What about the more brotherly or sisterly type of love — the yearning to be near others of our kind, to not be alone? That, too, may have a microbial component. Animals that congregate in groups, like us, invariably share parasites and other infections. But they may also spread health-promoting microbes. In fact, some surmise that the need to share probiotic microbes could have partly driven the emergence of sociality in animals. Certain salamanders nest in groups to share microbes that protect their eggs against pathogenic fungi, for instance. Some bumble bee colonies share symbiotic microbes that ward off parasites. “People tend to think of diseases, like the flu virus, spreading through social networks,” Elizabeth Archie, a biologist at Notre Dame, told me. “But a lot of the microbes you have are potentially useful. So maybe good things as well as bad things are spreading through the same modes.”

The idea remains unproven in mammals, although people who live together do end up with similar microbiomes, as do baboons that groom one another.

What is clear, however, is that moms often deliberately transmit healthful microbes to their infants. Young elephants eat their mothers’ feces to acquire the microbes needed to digest food. Naked mole rat pups plead for anal excretions from their parents — imparting microbes that also help them thrive. And humans inherit our first large dollop of microbes from our mothers as we pass through the birth canal. Then comes breast milk, which contains special sugars we can’t digest, but which selectively feed certain microbes in our gut. So motherly love and care involves lots of deliberate slathering with a particular microbial culture.

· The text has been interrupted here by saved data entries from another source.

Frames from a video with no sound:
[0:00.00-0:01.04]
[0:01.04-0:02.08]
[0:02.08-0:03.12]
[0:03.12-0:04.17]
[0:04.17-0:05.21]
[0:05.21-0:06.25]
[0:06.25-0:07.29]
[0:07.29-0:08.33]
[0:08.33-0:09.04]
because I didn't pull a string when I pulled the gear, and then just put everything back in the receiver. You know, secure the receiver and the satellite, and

Dr. Erdman doesn’t think any of this is accidental. She suspects, in fact, that the mammalian innovations of birthing live young and feeding them milk secreted from what was, millions of years ago, a sweat gland (the proto breast) helped us gain tighter control over the microbes we pass from one generation to the next — to our benefit. And because oxytocin, the “love” hormone unique to mammals, underlies so much of this behavior, and because microbes affect oxytocin levels, Dr. Erdman likes to say that “microbes invented mammals.”

So love, desire, the cheesy rom-coms, the sappy ballads, the Shakespearean sonnets — all of them may depend on that teeming ecosystem of microbes within.